Available data:

Start of Block

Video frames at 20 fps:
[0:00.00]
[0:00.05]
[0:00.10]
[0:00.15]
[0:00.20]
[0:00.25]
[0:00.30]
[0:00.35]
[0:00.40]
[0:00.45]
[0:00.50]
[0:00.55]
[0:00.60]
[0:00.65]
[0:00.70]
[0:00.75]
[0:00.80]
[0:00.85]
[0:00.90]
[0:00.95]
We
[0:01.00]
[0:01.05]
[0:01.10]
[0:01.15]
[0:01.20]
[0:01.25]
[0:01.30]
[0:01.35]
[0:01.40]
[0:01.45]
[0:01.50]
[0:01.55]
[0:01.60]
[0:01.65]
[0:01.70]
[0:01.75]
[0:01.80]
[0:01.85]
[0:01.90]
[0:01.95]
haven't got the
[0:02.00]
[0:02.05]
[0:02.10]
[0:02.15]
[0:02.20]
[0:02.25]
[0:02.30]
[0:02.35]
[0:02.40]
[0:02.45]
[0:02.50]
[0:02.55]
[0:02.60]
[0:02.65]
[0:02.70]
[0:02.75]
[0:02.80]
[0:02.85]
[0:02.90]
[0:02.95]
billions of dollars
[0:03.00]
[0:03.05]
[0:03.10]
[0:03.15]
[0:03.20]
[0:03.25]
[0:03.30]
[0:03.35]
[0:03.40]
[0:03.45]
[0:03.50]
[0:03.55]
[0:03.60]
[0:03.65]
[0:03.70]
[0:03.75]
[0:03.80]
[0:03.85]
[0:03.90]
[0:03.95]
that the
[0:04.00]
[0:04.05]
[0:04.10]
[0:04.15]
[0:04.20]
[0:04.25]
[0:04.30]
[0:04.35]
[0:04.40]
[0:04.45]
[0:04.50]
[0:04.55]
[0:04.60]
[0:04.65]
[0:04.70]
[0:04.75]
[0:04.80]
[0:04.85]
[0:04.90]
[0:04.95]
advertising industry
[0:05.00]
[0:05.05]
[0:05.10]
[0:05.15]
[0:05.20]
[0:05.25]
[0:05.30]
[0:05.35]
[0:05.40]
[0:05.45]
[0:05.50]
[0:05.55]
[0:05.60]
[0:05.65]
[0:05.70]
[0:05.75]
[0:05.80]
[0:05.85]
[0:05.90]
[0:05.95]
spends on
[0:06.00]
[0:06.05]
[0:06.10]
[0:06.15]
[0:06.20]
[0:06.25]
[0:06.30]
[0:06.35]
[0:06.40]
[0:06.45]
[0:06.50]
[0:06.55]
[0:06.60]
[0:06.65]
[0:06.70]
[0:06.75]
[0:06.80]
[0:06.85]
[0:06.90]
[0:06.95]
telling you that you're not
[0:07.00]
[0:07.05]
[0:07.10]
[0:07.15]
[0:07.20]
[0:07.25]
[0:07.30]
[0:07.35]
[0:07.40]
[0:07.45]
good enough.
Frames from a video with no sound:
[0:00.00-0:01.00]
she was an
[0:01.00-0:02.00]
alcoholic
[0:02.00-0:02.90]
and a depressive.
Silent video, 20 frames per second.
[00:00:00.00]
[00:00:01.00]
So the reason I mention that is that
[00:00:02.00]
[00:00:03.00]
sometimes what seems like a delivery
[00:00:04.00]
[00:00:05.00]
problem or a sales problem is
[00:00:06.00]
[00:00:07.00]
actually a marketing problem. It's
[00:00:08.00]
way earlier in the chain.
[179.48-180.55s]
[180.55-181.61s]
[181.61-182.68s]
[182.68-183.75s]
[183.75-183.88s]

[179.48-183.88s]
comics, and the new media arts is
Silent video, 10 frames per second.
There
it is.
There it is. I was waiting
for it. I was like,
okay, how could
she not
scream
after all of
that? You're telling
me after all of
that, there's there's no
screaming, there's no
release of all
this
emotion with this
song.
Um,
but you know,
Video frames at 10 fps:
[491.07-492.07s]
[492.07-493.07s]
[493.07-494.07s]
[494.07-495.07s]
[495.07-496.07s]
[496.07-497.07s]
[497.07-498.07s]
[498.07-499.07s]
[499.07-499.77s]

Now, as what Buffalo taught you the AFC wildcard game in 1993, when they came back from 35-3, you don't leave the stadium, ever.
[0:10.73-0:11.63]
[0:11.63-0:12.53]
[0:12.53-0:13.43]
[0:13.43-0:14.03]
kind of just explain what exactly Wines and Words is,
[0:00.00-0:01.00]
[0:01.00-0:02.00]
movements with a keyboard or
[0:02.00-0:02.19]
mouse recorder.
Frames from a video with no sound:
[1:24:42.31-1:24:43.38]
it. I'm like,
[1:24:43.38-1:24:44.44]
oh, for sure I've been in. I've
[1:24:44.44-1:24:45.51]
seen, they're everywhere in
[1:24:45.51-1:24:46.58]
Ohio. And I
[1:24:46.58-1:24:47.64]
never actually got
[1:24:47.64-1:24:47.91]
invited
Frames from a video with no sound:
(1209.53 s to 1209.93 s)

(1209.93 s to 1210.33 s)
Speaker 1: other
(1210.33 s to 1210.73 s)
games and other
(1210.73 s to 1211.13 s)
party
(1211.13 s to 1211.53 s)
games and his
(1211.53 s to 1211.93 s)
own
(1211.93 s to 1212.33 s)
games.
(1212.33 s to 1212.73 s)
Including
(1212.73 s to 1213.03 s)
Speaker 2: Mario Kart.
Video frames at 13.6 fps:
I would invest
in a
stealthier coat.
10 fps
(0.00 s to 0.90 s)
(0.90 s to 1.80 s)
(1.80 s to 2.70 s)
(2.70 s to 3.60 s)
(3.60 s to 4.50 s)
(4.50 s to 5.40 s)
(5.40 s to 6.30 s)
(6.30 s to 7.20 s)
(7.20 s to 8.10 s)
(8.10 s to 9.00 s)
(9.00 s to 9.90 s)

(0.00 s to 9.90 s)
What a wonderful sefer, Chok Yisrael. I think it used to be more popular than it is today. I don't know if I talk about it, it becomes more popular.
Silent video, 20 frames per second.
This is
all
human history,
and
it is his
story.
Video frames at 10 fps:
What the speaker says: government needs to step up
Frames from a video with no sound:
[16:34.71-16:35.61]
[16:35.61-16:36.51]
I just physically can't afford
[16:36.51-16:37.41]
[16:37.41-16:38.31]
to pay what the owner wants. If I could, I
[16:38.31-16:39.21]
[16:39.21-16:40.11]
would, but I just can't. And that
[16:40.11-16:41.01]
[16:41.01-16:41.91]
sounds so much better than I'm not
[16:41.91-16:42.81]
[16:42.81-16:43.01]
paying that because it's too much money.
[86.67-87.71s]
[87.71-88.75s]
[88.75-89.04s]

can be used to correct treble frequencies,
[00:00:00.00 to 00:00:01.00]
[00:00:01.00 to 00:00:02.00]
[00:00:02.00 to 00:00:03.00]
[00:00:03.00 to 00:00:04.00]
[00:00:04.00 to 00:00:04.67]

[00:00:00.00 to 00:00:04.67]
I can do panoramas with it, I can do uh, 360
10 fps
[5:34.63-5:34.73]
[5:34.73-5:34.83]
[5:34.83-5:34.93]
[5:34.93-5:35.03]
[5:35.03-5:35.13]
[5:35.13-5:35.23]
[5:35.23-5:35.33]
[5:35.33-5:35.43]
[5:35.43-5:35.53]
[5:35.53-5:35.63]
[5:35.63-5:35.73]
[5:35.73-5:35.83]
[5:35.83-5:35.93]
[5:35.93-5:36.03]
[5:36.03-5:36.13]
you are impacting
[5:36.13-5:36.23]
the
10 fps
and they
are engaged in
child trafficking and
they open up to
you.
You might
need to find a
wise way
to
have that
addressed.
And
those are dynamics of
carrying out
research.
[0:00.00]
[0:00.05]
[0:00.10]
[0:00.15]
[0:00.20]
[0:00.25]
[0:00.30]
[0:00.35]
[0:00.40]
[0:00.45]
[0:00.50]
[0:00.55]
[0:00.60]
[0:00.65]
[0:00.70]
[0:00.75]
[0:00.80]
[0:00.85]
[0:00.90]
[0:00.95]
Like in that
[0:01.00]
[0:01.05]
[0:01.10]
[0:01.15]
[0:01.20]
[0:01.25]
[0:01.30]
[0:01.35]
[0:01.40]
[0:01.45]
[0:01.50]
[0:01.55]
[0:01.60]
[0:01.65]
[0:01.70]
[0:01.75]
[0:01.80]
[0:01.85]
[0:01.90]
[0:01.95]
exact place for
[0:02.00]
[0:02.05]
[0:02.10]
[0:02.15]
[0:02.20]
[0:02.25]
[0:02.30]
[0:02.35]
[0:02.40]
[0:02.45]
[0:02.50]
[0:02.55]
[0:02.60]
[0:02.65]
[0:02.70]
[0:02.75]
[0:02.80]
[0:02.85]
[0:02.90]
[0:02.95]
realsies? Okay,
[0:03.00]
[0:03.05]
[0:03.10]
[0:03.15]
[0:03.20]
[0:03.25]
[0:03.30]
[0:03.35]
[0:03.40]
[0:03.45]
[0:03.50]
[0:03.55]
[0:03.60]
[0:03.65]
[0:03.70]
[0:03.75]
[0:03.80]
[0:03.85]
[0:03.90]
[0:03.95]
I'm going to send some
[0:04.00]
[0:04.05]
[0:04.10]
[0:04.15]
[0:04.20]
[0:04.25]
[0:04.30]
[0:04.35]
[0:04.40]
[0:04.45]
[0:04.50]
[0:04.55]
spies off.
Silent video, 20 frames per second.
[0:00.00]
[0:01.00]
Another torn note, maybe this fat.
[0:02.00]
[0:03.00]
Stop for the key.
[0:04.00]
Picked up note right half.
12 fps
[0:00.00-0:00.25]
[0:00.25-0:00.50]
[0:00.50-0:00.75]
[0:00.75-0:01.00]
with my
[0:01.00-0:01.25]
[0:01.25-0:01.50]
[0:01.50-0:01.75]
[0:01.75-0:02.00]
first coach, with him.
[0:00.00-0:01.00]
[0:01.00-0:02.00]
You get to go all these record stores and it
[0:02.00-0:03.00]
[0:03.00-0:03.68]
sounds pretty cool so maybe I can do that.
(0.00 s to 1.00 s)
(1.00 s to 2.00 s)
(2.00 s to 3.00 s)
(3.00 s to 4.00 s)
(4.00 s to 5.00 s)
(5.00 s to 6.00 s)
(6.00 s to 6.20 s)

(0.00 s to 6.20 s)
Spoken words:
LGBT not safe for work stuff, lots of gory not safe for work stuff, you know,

End of Block

Goal of the exercise:
Given the records above, return exactly the lines starting at the line containing "[16:41.01-16:41.91]" and ending at the line containing "[5:35.73-5:35.83]", including both.

Output of the task:
[16:41.01-16:41.91]
sounds so much better than I'm not
[16:41.91-16:42.81]
[16:42.81-16:43.01]
paying that because it's too much money.
[86.67-87.71s]
[87.71-88.75s]
[88.75-89.04s]

can be used to correct treble frequencies,
[00:00:00.00 to 00:00:01.00]
[00:00:01.00 to 00:00:02.00]
[00:00:02.00 to 00:00:03.00]
[00:00:03.00 to 00:00:04.00]
[00:00:04.00 to 00:00:04.67]

[00:00:00.00 to 00:00:04.67]
I can do panoramas with it, I can do uh, 360
10 fps
[5:34.63-5:34.73]
[5:34.73-5:34.83]
[5:34.83-5:34.93]
[5:34.93-5:35.03]
[5:35.03-5:35.13]
[5:35.13-5:35.23]
[5:35.23-5:35.33]
[5:35.33-5:35.43]
[5:35.43-5:35.53]
[5:35.53-5:35.63]
[5:35.63-5:35.73]
[5:35.73-5:35.83]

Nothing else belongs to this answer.